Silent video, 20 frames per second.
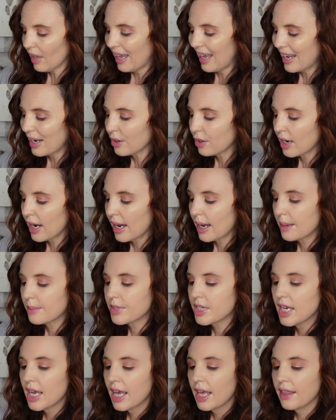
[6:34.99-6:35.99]
I
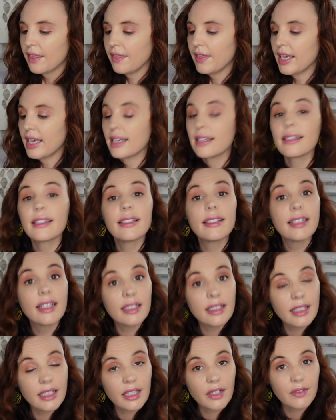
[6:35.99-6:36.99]
grabbed the
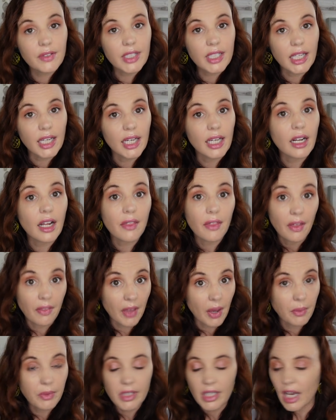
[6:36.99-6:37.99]
sensitive skin. I thought
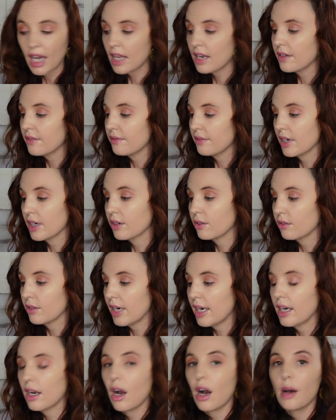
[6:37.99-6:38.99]
that was kind of a
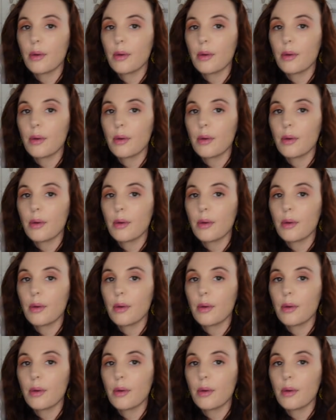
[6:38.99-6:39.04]
great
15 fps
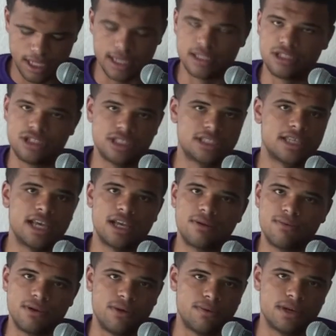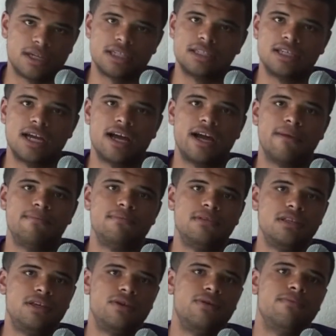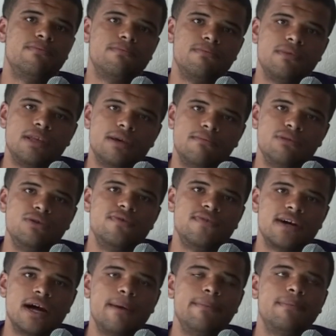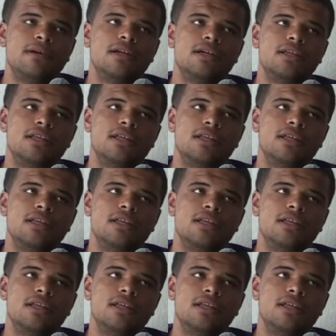It's just like when you work a job, you move up,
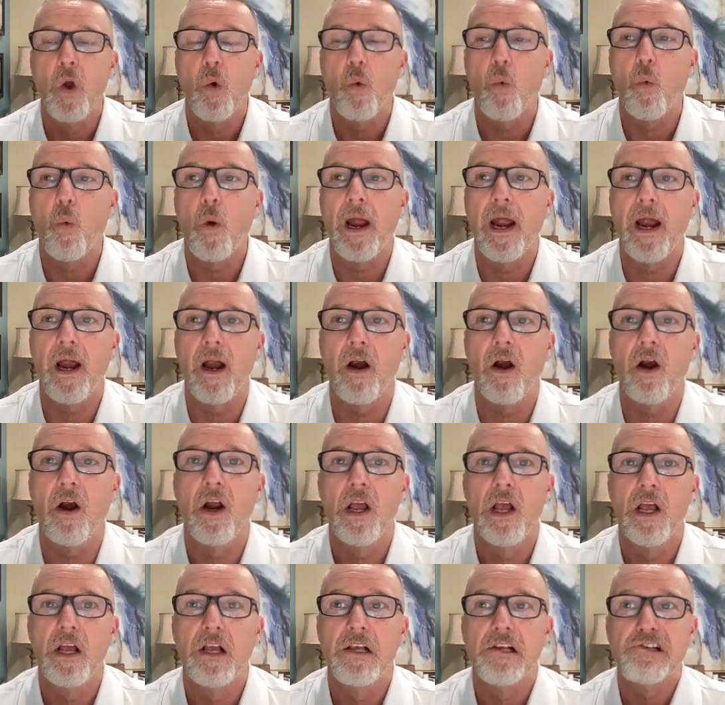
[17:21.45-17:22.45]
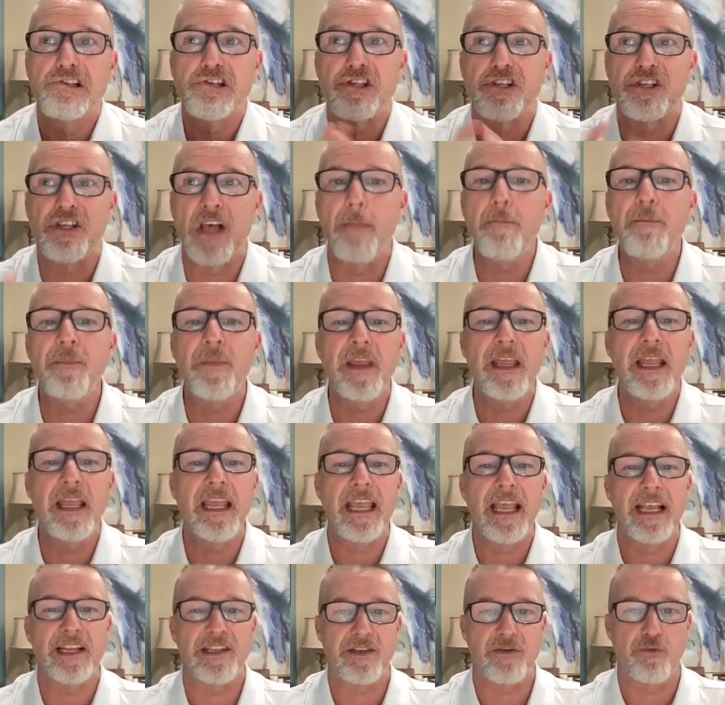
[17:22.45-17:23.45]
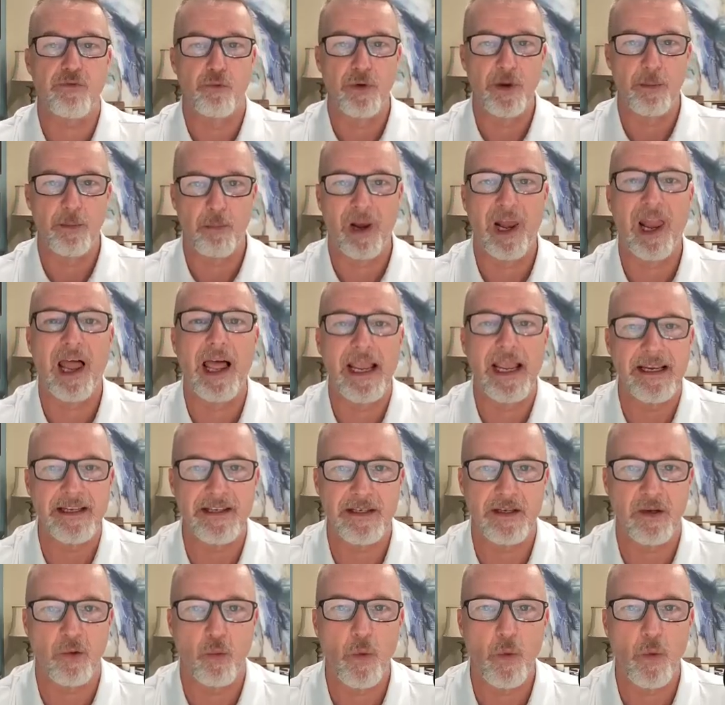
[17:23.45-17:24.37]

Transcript: where something gets replaced.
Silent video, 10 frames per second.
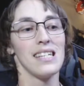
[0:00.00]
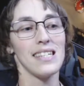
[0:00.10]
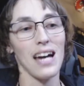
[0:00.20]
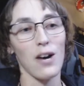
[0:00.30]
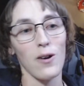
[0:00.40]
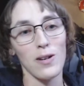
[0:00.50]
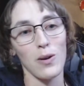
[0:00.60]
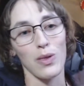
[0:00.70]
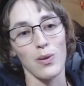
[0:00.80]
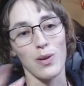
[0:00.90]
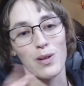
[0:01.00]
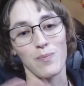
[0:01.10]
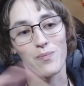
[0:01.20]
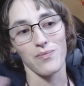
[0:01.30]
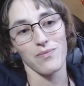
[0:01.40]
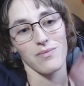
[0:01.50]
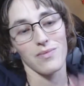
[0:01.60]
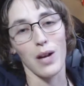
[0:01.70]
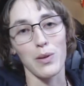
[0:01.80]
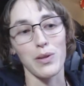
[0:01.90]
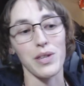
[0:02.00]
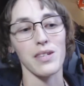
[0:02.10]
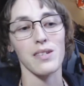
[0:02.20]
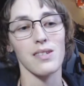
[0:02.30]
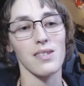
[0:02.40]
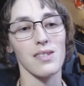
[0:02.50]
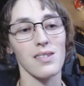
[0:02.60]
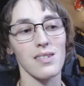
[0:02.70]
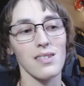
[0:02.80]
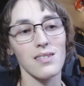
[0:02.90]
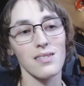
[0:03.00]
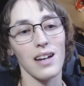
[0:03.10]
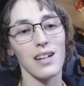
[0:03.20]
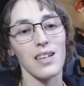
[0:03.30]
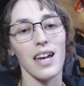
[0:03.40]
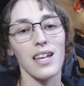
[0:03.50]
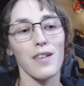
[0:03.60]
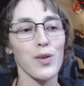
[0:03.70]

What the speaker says: see how I go through and color things. It kind of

★ ★ ★

Exercise goal »
Repeat the data word for word, excluding any image.

Finished exercise »
Silent video, 20 frames per second.
[6:34.99-6:35.99]
I
[6:35.99-6:36.99]
grabbed the
[6:36.99-6:37.99]
sensitive skin. I thought
[6:37.99-6:38.99]
that was kind of a
[6:38.99-6:39.04]
great
15 fps
It's just like when you work a job, you move up,
[17:21.45-17:22.45]
[17:22.45-17:23.45]
[17:23.45-17:24.37]

Transcript: where something gets replaced.
Silent video, 10 frames per second.
[0:00.00]
[0:00.10]
[0:00.20]
[0:00.30]
[0:00.40]
[0:00.50]
[0:00.60]
[0:00.70]
[0:00.80]
[0:00.90]
[0:01.00]
[0:01.10]
[0:01.20]
[0:01.30]
[0:01.40]
[0:01.50]
[0:01.60]
[0:01.70]
[0:01.80]
[0:01.90]
[0:02.00]
[0:02.10]
[0:02.20]
[0:02.30]
[0:02.40]
[0:02.50]
[0:02.60]
[0:02.70]
[0:02.80]
[0:02.90]
[0:03.00]
[0:03.10]
[0:03.20]
[0:03.30]
[0:03.40]
[0:03.50]
[0:03.60]
[0:03.70]

What the speaker says: see how I go through and color things. It kind of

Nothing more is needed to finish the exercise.